(Saved entries)
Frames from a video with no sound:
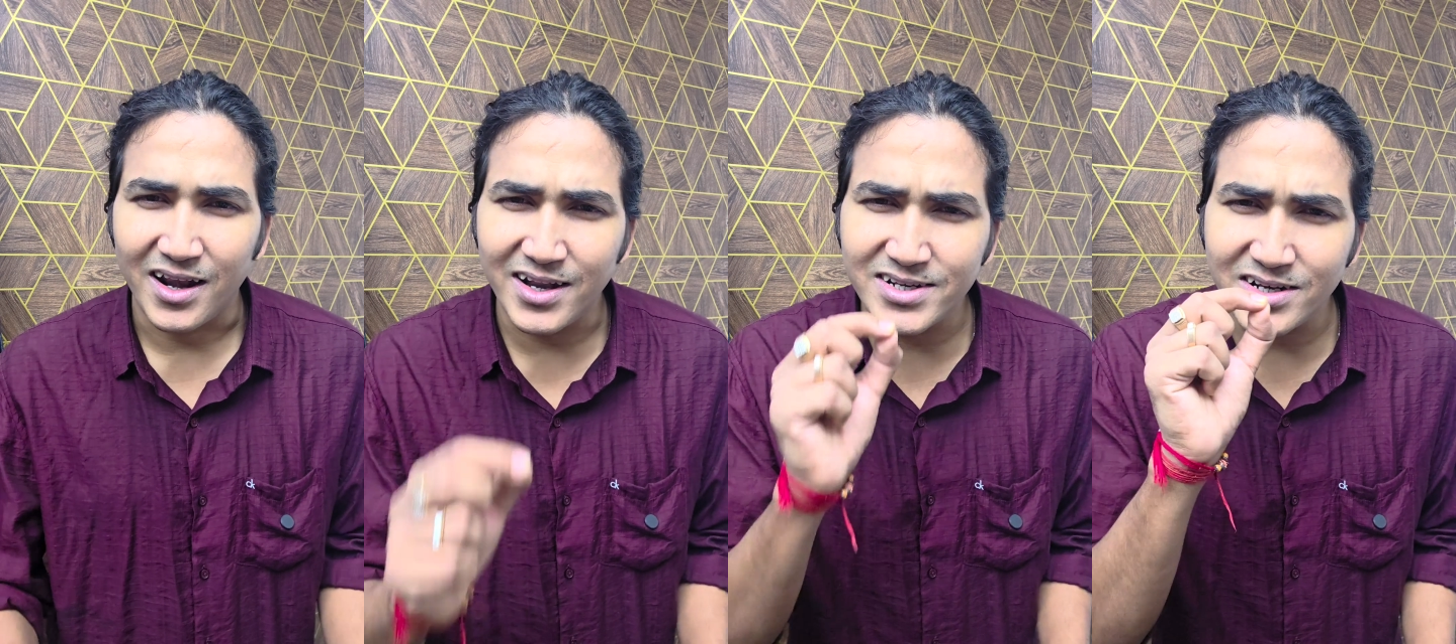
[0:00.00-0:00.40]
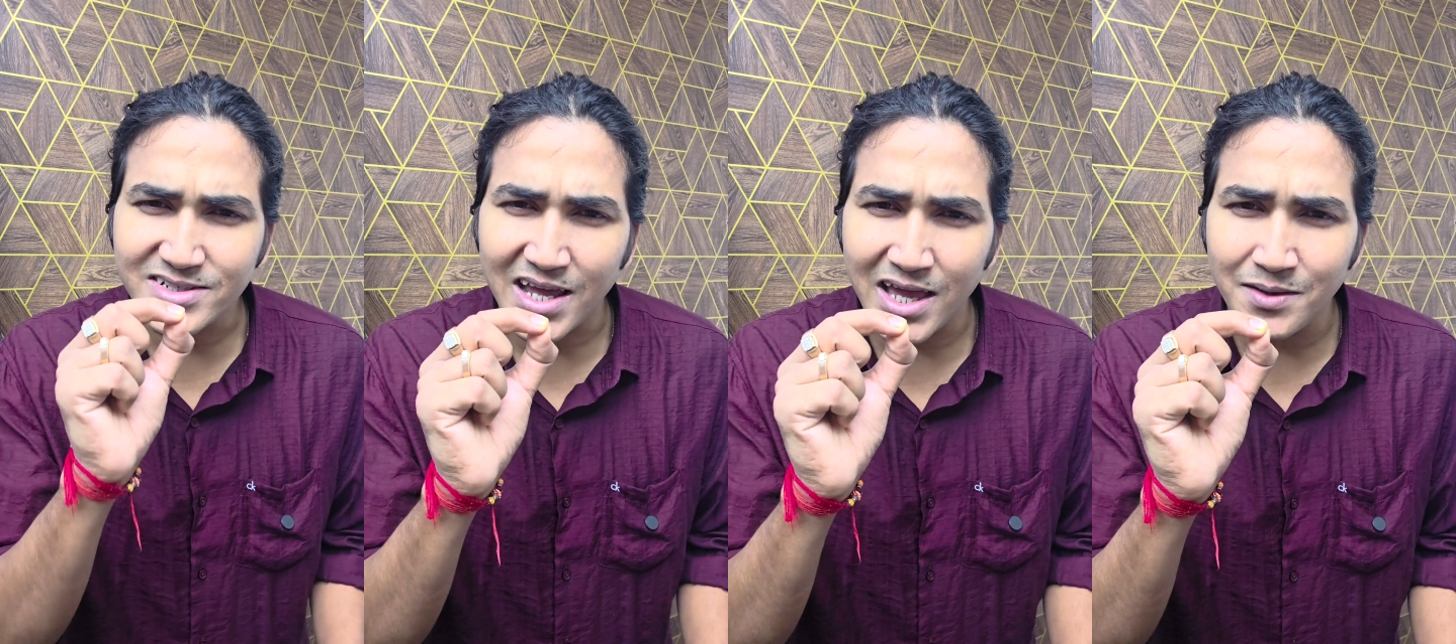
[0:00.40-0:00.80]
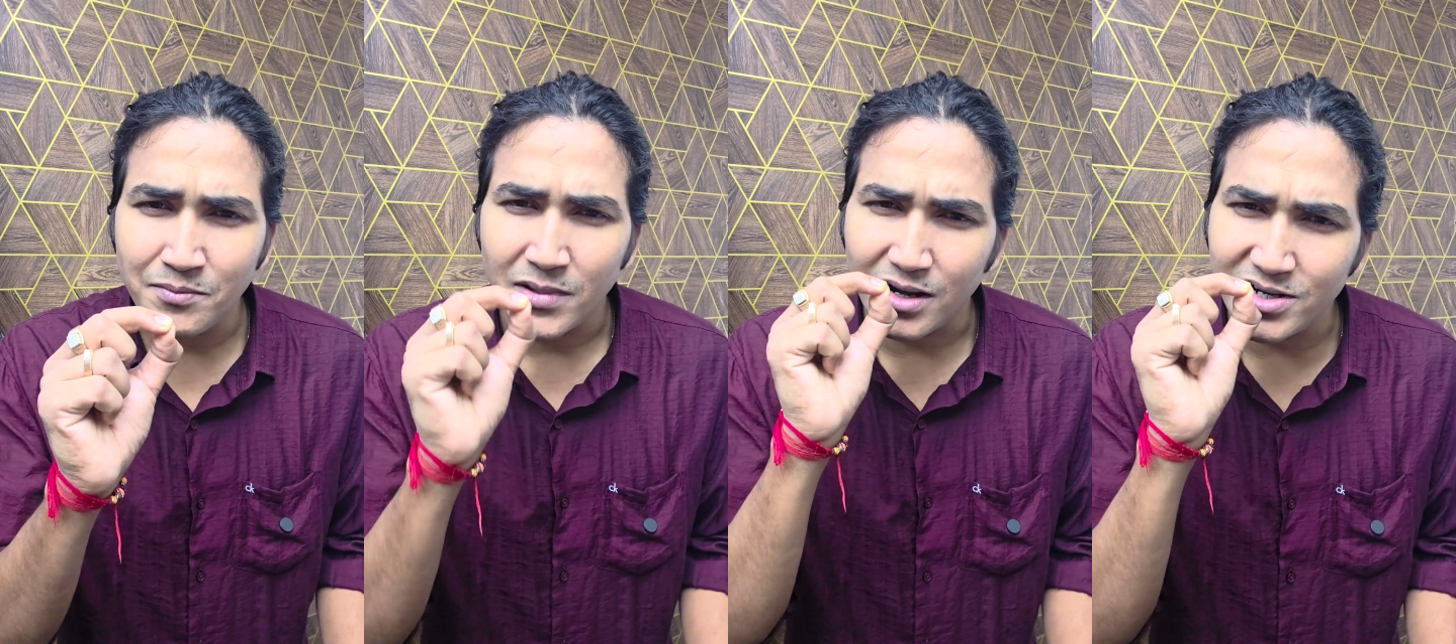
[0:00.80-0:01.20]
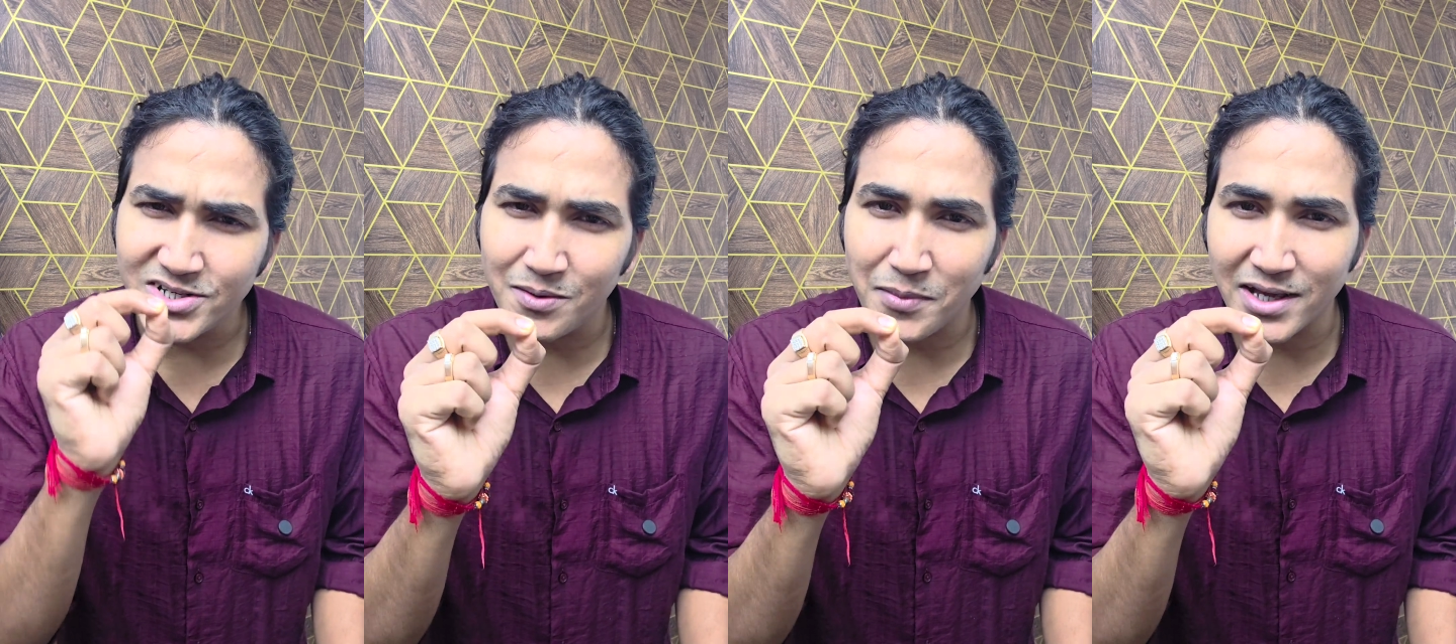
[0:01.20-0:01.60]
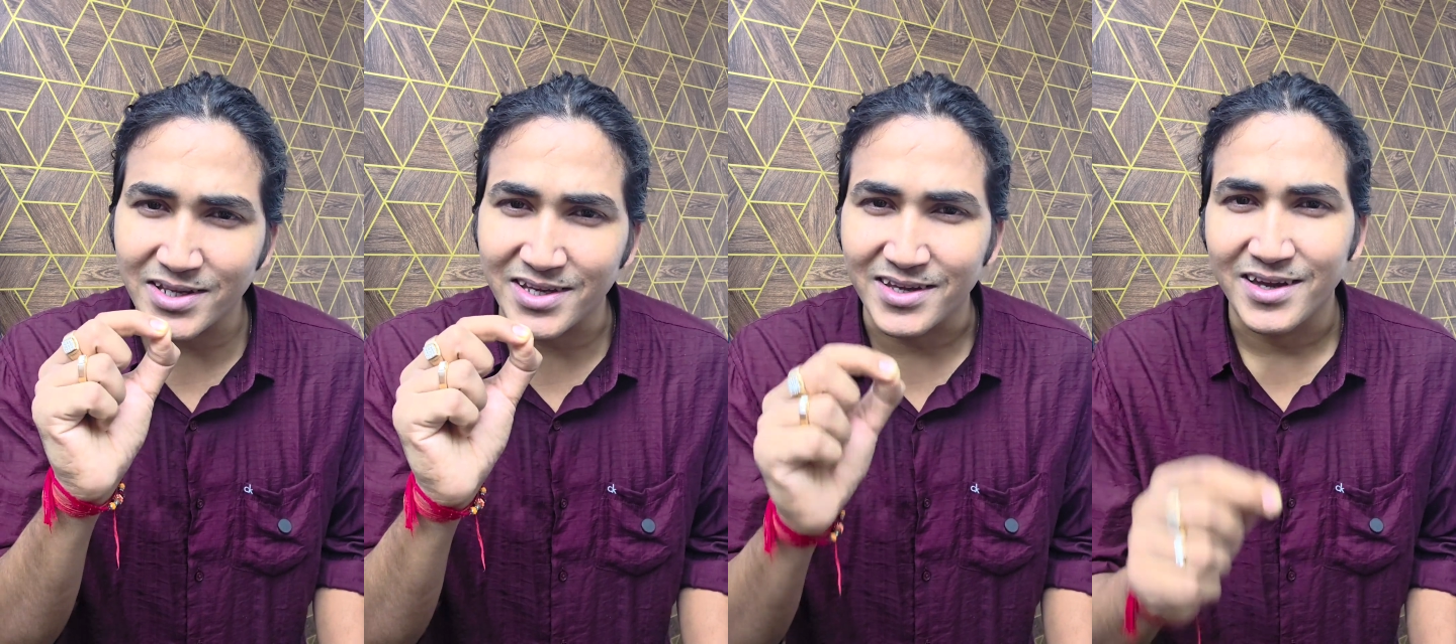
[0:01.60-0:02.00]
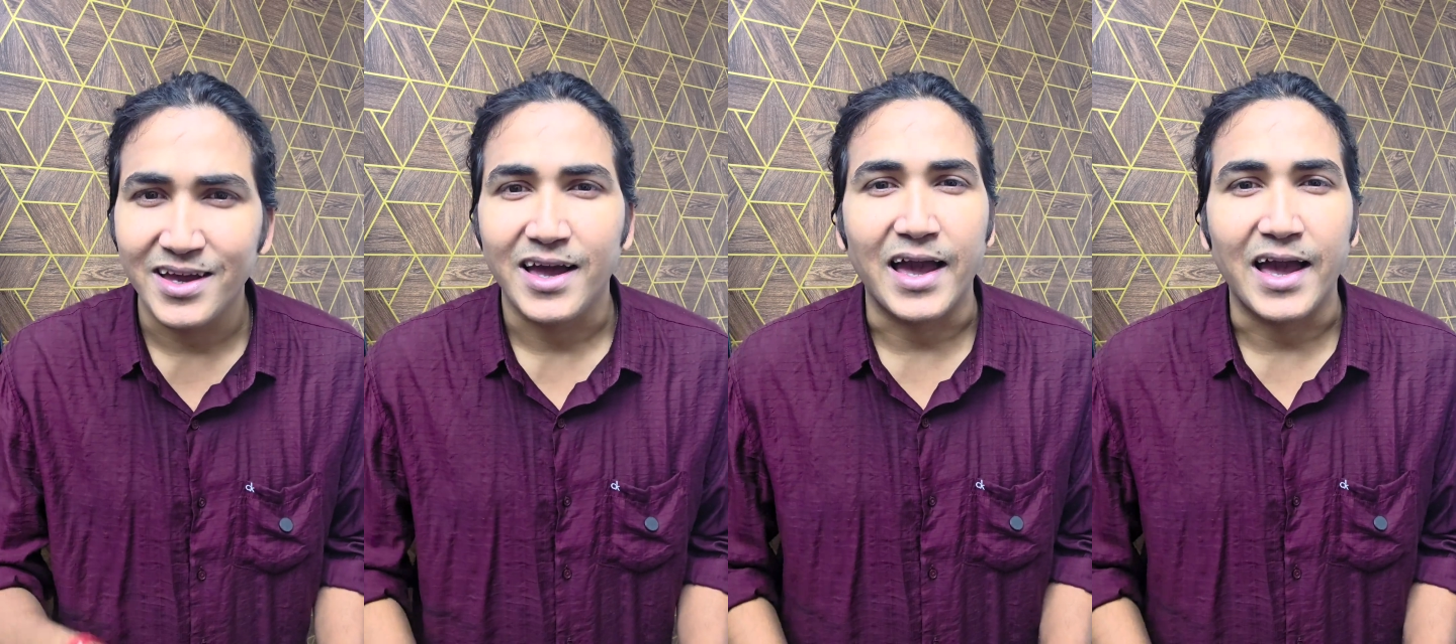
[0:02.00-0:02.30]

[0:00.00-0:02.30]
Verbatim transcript: Little time, little money,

• **Work task**
Give back all of the entries above exactly, with the pictures excluded.

• **Exercise answer**
Frames from a video with no sound:
[0:00.00-0:00.40]
[0:00.40-0:00.80]
[0:00.80-0:01.20]
[0:01.20-0:01.60]
[0:01.60-0:02.00]
[0:02.00-0:02.30]

[0:00.00-0:02.30]
Verbatim transcript: Little time, little money,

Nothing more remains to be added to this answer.